Years later I filled notebooks with anecdotes, observations…and stories yet again. But this time about my own children. And our family, as it grew and changed…and then grew and changed some more. A natural continuation of my childhood storytelling. About what happened.

This time, though, joyful. Still striving to capture the essence in a quick pair of sentences…or a paragraph. One page. Maybe two. The setting. The conversation. The humor. The love. The challenges. The delight.
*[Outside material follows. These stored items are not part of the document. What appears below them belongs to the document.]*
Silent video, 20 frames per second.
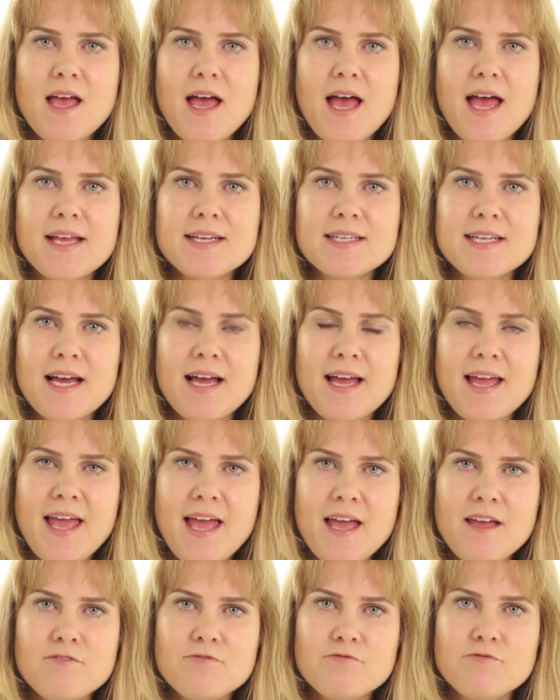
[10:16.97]
and I
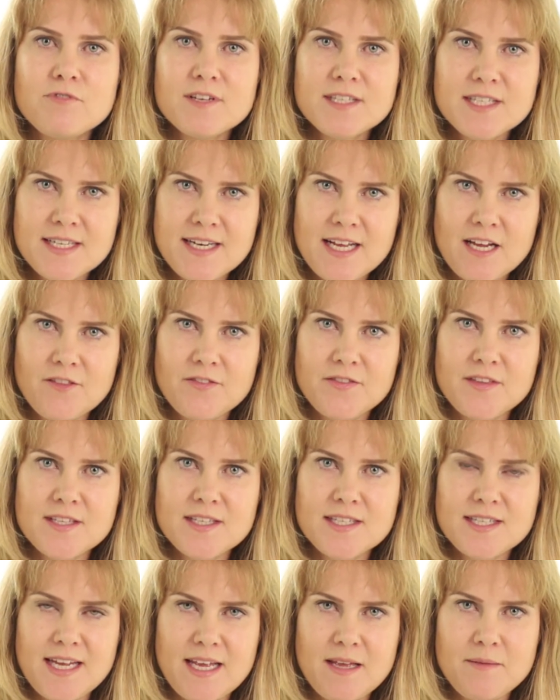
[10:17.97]
have written out the
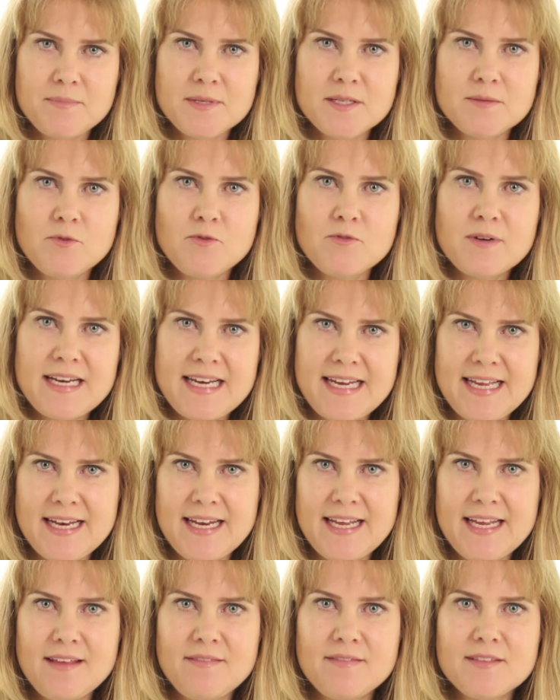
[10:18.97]
steps more
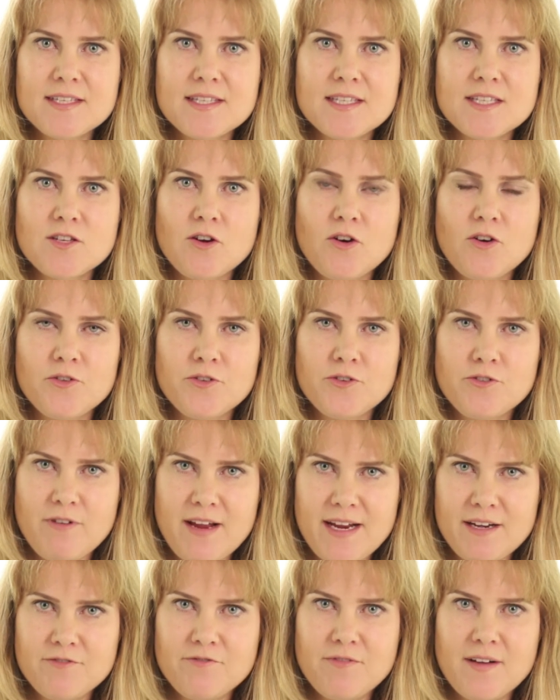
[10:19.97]
clearly, and this is on
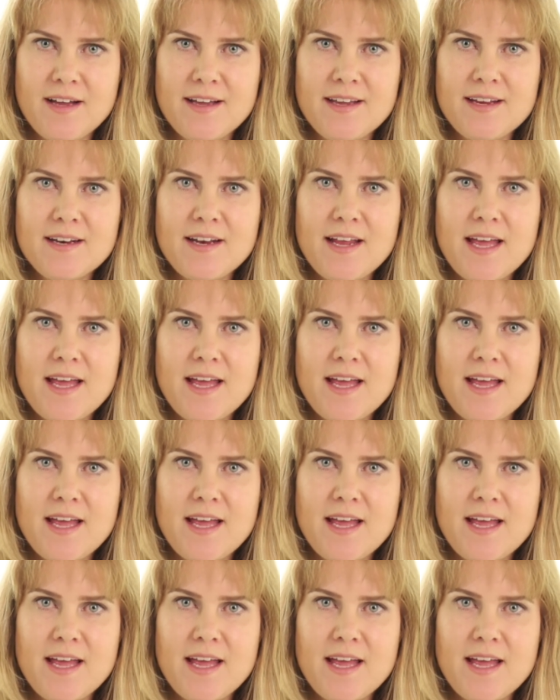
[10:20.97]
Grapevine,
Catching the stories on the page before one day wove into the next. Leaving me breathless to get it on paper. Their imaginations. Their curiosity. And uniqueness.  From foot stomping “do by self” episodes to impromptu conversations about “where do babies come from?” To shopping for clothes. Playing with imaginary basketball teams in the driveway. Getting ready for school. Accidentally shaving off half an eyebrow. Navigating the minefield that is adolescence. How a seven year old plans the future. In her own imaginative way.

Endless stories every day. I wrote when I could. So glad I did.

We are, after all, our stories.

 

This post inspired by V.J.’s Weekly Challenge #37: Story

16 thoughts on “Stories to be told

  1. Oh, yes! I so remember Scholastic Books and those biographies! My favorites were about Babe Ruth and Thomas Edison. And yes, the stories of our lives. Every day. One of the many reasons I always look forward to tomorrow. Thanks (again) for your thought provoking words and pictures.